**Available records**

*** Block opens ***

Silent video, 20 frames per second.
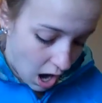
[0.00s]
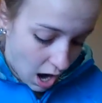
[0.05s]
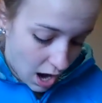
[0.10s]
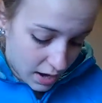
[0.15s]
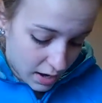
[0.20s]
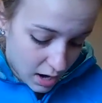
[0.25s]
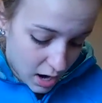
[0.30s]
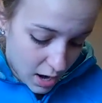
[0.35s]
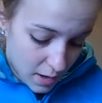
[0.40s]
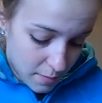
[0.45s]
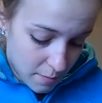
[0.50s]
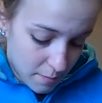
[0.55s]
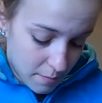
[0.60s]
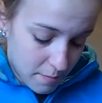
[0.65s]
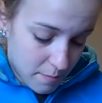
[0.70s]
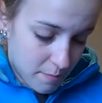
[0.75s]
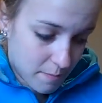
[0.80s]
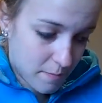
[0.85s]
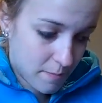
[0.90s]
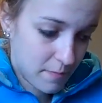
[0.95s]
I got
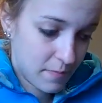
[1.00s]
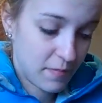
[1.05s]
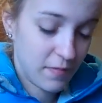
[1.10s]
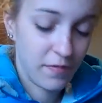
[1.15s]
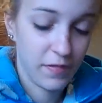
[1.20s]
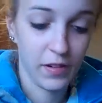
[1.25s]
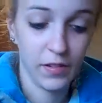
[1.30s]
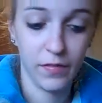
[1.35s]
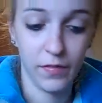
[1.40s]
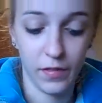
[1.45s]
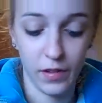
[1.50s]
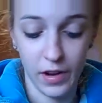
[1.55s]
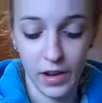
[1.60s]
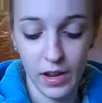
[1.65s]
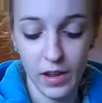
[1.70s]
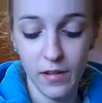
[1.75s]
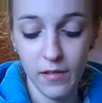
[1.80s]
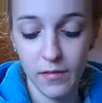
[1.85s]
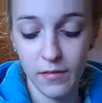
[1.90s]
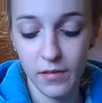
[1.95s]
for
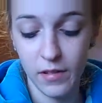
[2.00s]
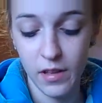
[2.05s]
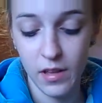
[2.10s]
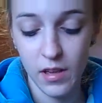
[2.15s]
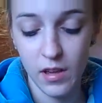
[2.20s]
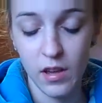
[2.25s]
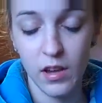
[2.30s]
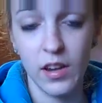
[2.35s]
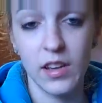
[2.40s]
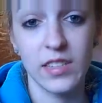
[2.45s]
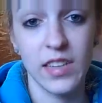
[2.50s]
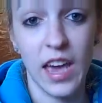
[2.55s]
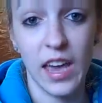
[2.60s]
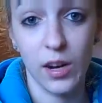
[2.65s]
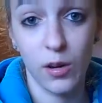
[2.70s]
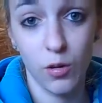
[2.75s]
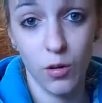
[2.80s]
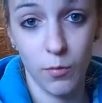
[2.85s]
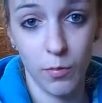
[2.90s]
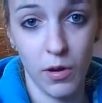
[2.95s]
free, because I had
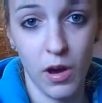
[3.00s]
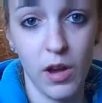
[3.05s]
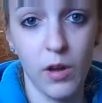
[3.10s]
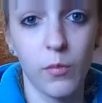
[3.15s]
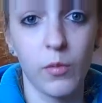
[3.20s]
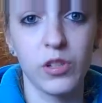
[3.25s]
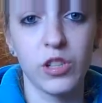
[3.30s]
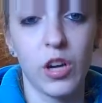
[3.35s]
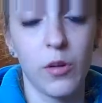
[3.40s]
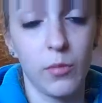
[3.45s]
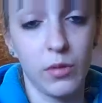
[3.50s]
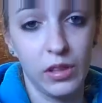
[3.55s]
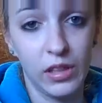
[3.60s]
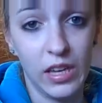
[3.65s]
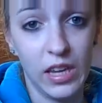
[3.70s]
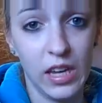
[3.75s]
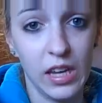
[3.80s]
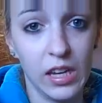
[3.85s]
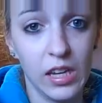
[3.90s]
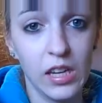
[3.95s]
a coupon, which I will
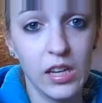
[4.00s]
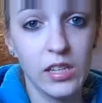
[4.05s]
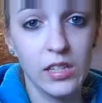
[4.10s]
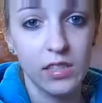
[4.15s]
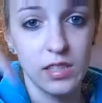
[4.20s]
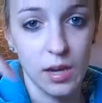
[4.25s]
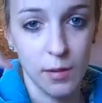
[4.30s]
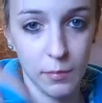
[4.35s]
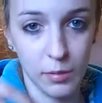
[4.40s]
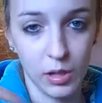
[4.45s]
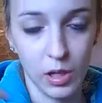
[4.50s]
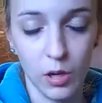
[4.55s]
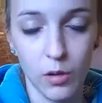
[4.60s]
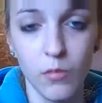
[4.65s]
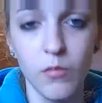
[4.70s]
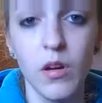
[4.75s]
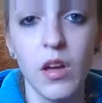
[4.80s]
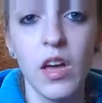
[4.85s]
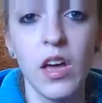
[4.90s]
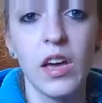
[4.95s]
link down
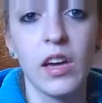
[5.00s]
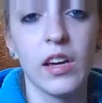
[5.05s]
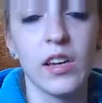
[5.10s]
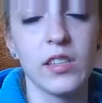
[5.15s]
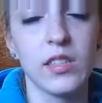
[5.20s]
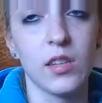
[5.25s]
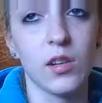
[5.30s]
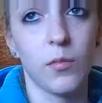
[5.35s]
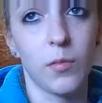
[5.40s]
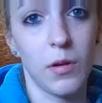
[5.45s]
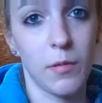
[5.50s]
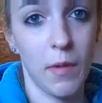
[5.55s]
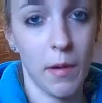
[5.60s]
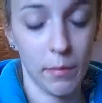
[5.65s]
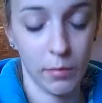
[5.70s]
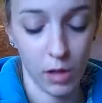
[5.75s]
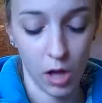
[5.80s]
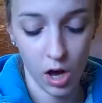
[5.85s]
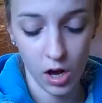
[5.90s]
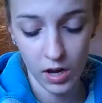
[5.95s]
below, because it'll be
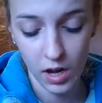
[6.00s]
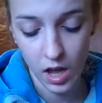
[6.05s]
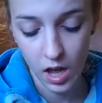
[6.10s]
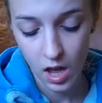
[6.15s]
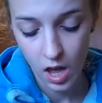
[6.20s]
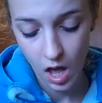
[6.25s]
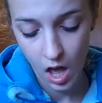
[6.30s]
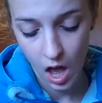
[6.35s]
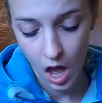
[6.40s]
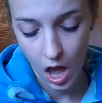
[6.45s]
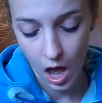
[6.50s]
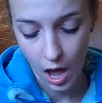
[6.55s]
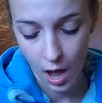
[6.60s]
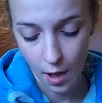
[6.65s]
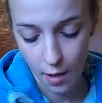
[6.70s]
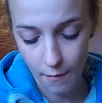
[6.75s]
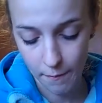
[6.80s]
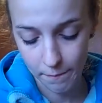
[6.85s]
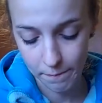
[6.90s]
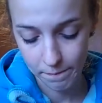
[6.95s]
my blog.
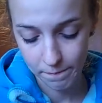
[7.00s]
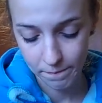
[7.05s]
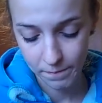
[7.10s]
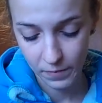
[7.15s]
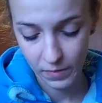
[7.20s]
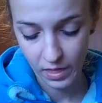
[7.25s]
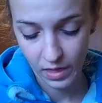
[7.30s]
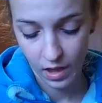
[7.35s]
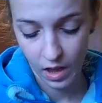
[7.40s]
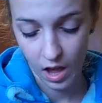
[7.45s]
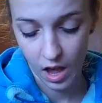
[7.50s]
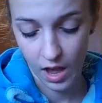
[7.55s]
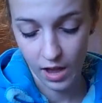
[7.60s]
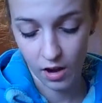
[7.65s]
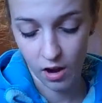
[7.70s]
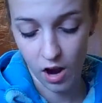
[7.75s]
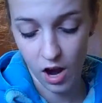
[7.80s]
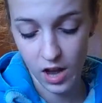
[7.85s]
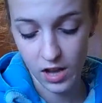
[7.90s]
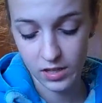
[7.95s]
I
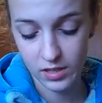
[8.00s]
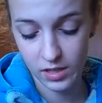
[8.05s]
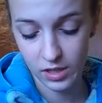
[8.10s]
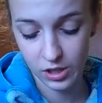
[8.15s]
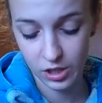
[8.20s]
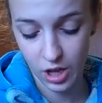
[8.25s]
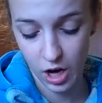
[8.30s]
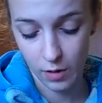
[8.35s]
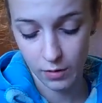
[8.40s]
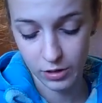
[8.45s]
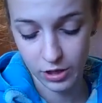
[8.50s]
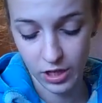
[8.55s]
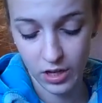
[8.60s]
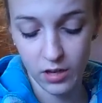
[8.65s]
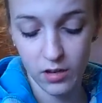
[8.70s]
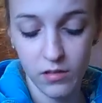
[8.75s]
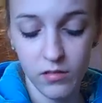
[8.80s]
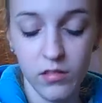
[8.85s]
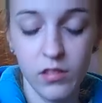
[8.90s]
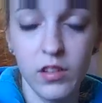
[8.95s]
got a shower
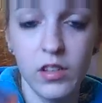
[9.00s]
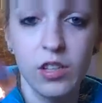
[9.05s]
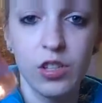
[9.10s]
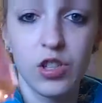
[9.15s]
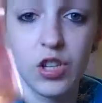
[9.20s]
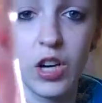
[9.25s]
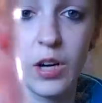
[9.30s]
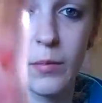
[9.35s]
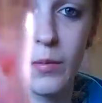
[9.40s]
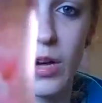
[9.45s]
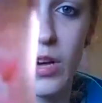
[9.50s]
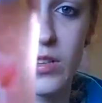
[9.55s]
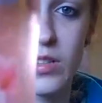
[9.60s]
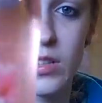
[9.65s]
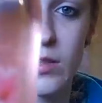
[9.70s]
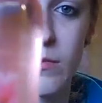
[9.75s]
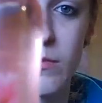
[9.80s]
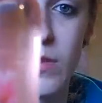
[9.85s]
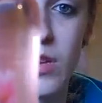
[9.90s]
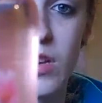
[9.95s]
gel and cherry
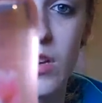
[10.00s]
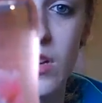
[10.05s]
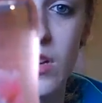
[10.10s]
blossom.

*** Block closes ***

What this calls for is the material above set down exactly, pictures excluded.

**Written response**
Silent video, 20 frames per second.
[0.00s]
[0.05s]
[0.10s]
[0.15s]
[0.20s]
[0.25s]
[0.30s]
[0.35s]
[0.40s]
[0.45s]
[0.50s]
[0.55s]
[0.60s]
[0.65s]
[0.70s]
[0.75s]
[0.80s]
[0.85s]
[0.90s]
[0.95s]
I got
[1.00s]
[1.05s]
[1.10s]
[1.15s]
[1.20s]
[1.25s]
[1.30s]
[1.35s]
[1.40s]
[1.45s]
[1.50s]
[1.55s]
[1.60s]
[1.65s]
[1.70s]
[1.75s]
[1.80s]
[1.85s]
[1.90s]
[1.95s]
for
[2.00s]
[2.05s]
[2.10s]
[2.15s]
[2.20s]
[2.25s]
[2.30s]
[2.35s]
[2.40s]
[2.45s]
[2.50s]
[2.55s]
[2.60s]
[2.65s]
[2.70s]
[2.75s]
[2.80s]
[2.85s]
[2.90s]
[2.95s]
free, because I had
[3.00s]
[3.05s]
[3.10s]
[3.15s]
[3.20s]
[3.25s]
[3.30s]
[3.35s]
[3.40s]
[3.45s]
[3.50s]
[3.55s]
[3.60s]
[3.65s]
[3.70s]
[3.75s]
[3.80s]
[3.85s]
[3.90s]
[3.95s]
a coupon, which I will
[4.00s]
[4.05s]
[4.10s]
[4.15s]
[4.20s]
[4.25s]
[4.30s]
[4.35s]
[4.40s]
[4.45s]
[4.50s]
[4.55s]
[4.60s]
[4.65s]
[4.70s]
[4.75s]
[4.80s]
[4.85s]
[4.90s]
[4.95s]
link down
[5.00s]
[5.05s]
[5.10s]
[5.15s]
[5.20s]
[5.25s]
[5.30s]
[5.35s]
[5.40s]
[5.45s]
[5.50s]
[5.55s]
[5.60s]
[5.65s]
[5.70s]
[5.75s]
[5.80s]
[5.85s]
[5.90s]
[5.95s]
below, because it'll be
[6.00s]
[6.05s]
[6.10s]
[6.15s]
[6.20s]
[6.25s]
[6.30s]
[6.35s]
[6.40s]
[6.45s]
[6.50s]
[6.55s]
[6.60s]
[6.65s]
[6.70s]
[6.75s]
[6.80s]
[6.85s]
[6.90s]
[6.95s]
my blog.
[7.00s]
[7.05s]
[7.10s]
[7.15s]
[7.20s]
[7.25s]
[7.30s]
[7.35s]
[7.40s]
[7.45s]
[7.50s]
[7.55s]
[7.60s]
[7.65s]
[7.70s]
[7.75s]
[7.80s]
[7.85s]
[7.90s]
[7.95s]
I
[8.00s]
[8.05s]
[8.10s]
[8.15s]
[8.20s]
[8.25s]
[8.30s]
[8.35s]
[8.40s]
[8.45s]
[8.50s]
[8.55s]
[8.60s]
[8.65s]
[8.70s]
[8.75s]
[8.80s]
[8.85s]
[8.90s]
[8.95s]
got a shower
[9.00s]
[9.05s]
[9.10s]
[9.15s]
[9.20s]
[9.25s]
[9.30s]
[9.35s]
[9.40s]
[9.45s]
[9.50s]
[9.55s]
[9.60s]
[9.65s]
[9.70s]
[9.75s]
[9.80s]
[9.85s]
[9.90s]
[9.95s]
gel and cherry
[10.00s]
[10.05s]
[10.10s]
blossom.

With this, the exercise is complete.